1. 4th Sunday of Easter-Year C
    Act 13:14, 43-52
    Ps. 100
    Rev. 7:14-17
    Jn. 10:27-30

    With God, things don’t fall apart; they fall in place

    Beloved in Christ, last year I was in Florida for a conference. I stayed in a hotel, which was very close to a Baptist Church. After Mass, I decided to take a nap in the afternoon but the sound of the music and prayers from the Church was so loud that I could not sleep. So I decided I would rather go and join them to worship if they would not allow me to sleep :-). After the worship, which lasted about two and half hours, I decided to introduce myself to the pastor and learn more about his church. He shared some inspiring story with me. He told me he spent 7 years in prison for a crime that he did not commit. The first three years he was very angry and frustrated with God for allowing this to happen to him; but at a point in time he decided to ask God “what do you want to do with me for bringing me here?” He did not receive any immediate answers but it was in prison that he received the desire to become a pastor. When he came out of prison he joined a church and after 15 years became the head pastor. For the past 10 years he has help about 300 drug addicts to overcome their problems and turn their lives over to Christ. Four of them have also become pastors. What really surprised me was when he said the best thing that has ever happened to him was the time he spent in prison. My conversation with this pastor reminded me of what one philosopher by name Soren Kierkegard once said that we must live our lives looking forward; but we can only understand our lives looking backward.

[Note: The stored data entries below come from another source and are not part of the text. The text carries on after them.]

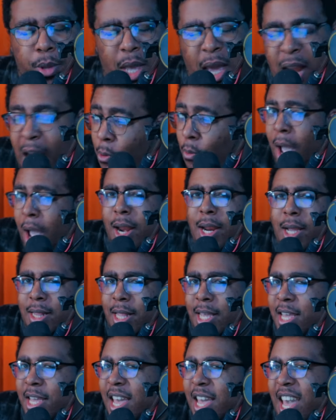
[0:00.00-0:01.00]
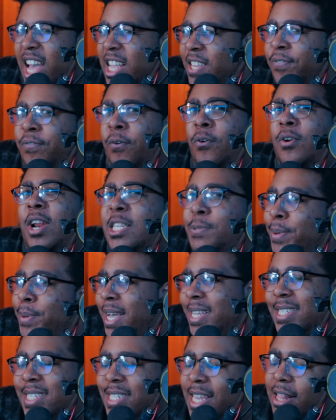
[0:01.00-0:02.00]
And ironically, it's Fortnite's
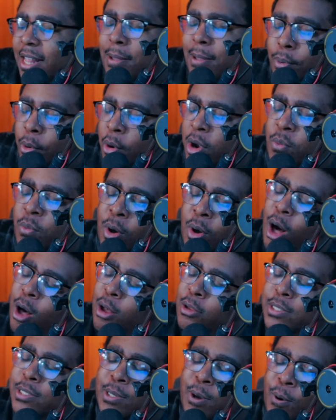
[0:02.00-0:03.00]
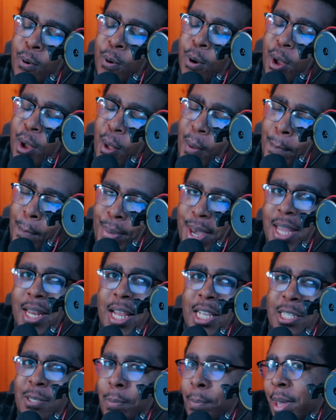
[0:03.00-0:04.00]
biggest selling point while also being
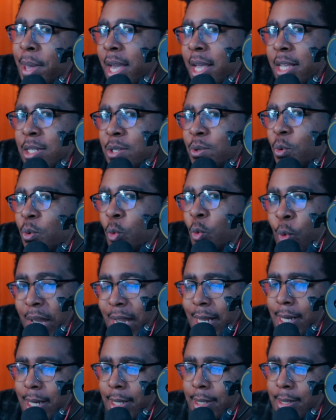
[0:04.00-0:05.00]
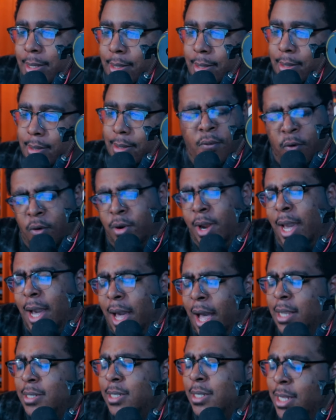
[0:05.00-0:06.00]
its biggest weakness. Fortnite
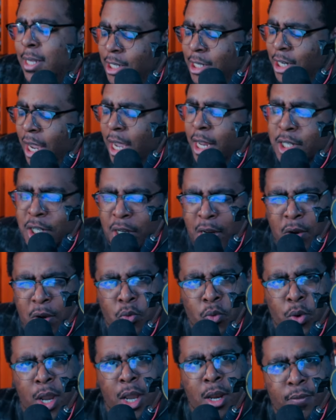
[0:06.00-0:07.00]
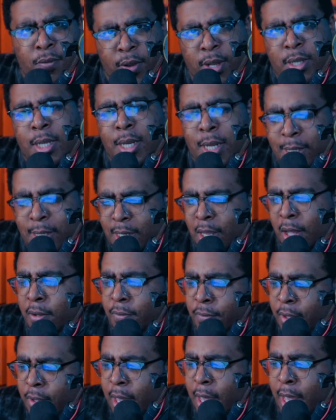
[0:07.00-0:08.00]
constantly changing and reinventing
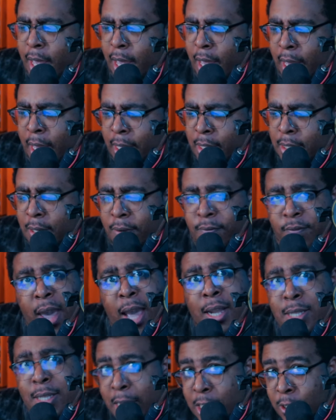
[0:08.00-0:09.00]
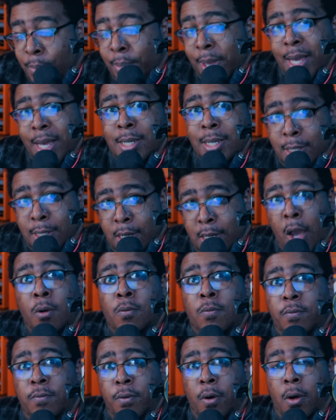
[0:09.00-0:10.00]
itself is in fact its biggest
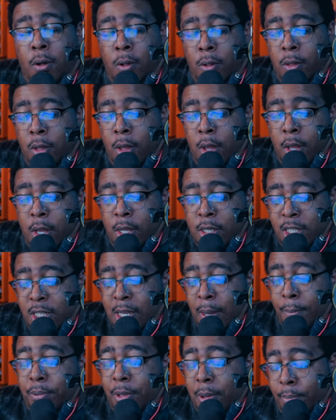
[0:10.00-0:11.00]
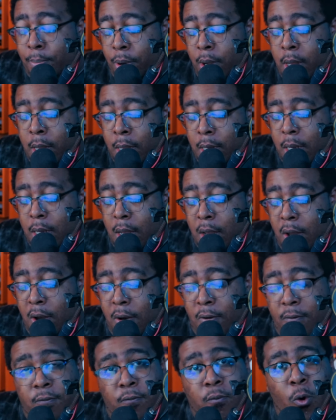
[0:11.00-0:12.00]
downfall. Simply put,
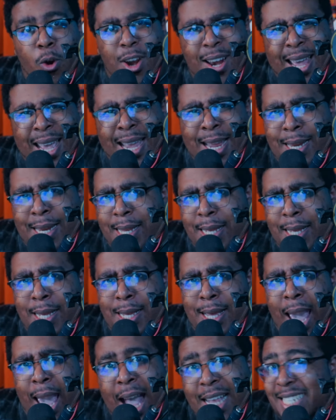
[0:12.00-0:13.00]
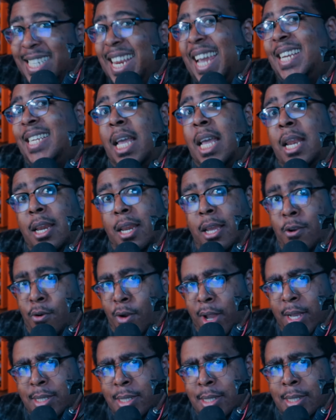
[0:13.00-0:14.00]
Fortnite has an identity
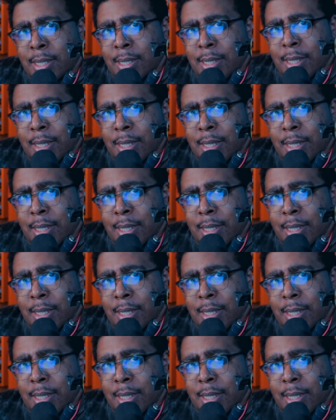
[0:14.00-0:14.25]
crisis.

    Our scriptural readings today remind us that when you use a Christian perspective to look at events of your life, you come to realize that with God things don’t fall apart; they fall in place.  That is how St. Paul and Barnabas understood the suffering and persecution they suffered for the sake of the Gentile.  It was not because they had committed any sin or made any bad decision in their lives; it was for the sake of others; their suffering was just so that the Gentiles will come to realize that they are also the Children of God. St. John, in the second reading, reminds us that leading others to the kingdom can at times be as difficult as washing a rode white in blood. Can you imagine that? But when it comes to the salvation of souls, every suffering is worth it. The good news is that Jesus assures as in the gospel that he will not allow us to be crushed. He will always be there to make sure that things that seem to be falling apart fall in place.

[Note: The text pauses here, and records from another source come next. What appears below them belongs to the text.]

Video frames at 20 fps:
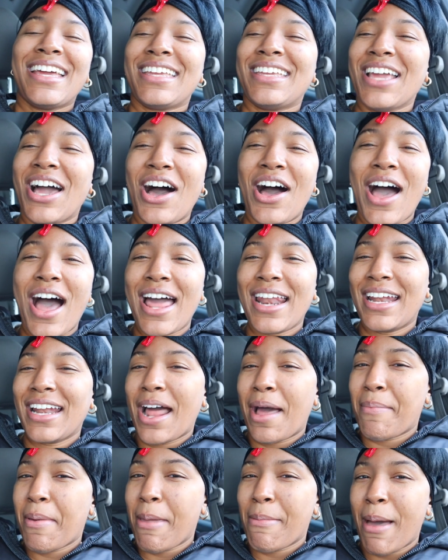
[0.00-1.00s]
Y'all, I did
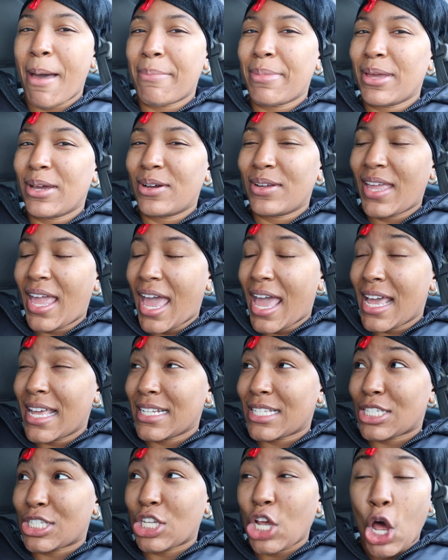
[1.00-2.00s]
not pay my bill yet,
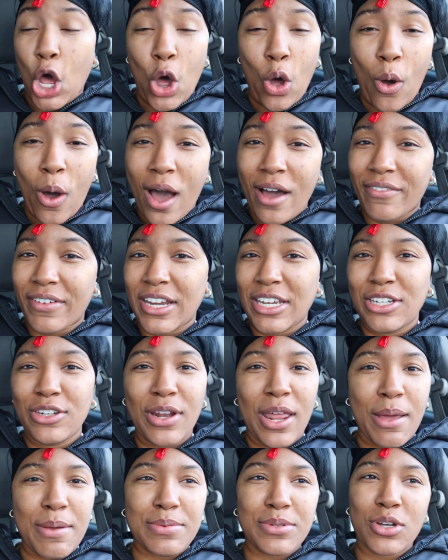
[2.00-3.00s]
so I already knew
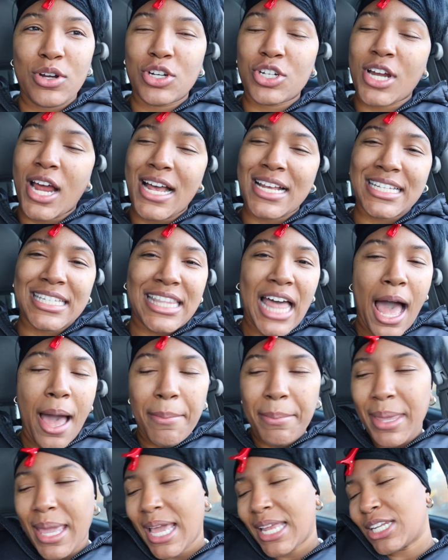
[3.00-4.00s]
they was gonna try to stop
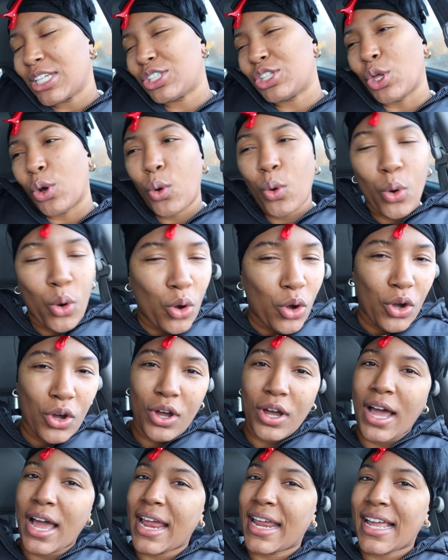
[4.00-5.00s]
me at the door.
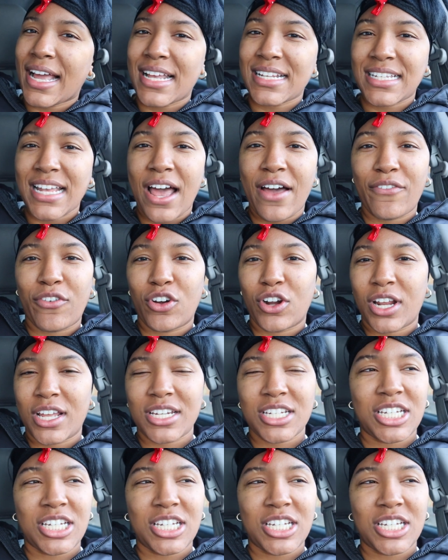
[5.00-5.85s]
I ain't got time for that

    Beloved, the readings teach us that life is not so much about what we can do for God, but rather what we allow God to do with us. We all go through situations in our lives that humanly speaking might not make any sense to us. But God always has a bigger picture so do interpret your suffering only in relation to your life. Place it in the bigger picture of salvation history; and even if it does not make sense now, lets live our lives looking forward. Someday when we look backward, we will come to understand that things were not falling apart; they were falling in place.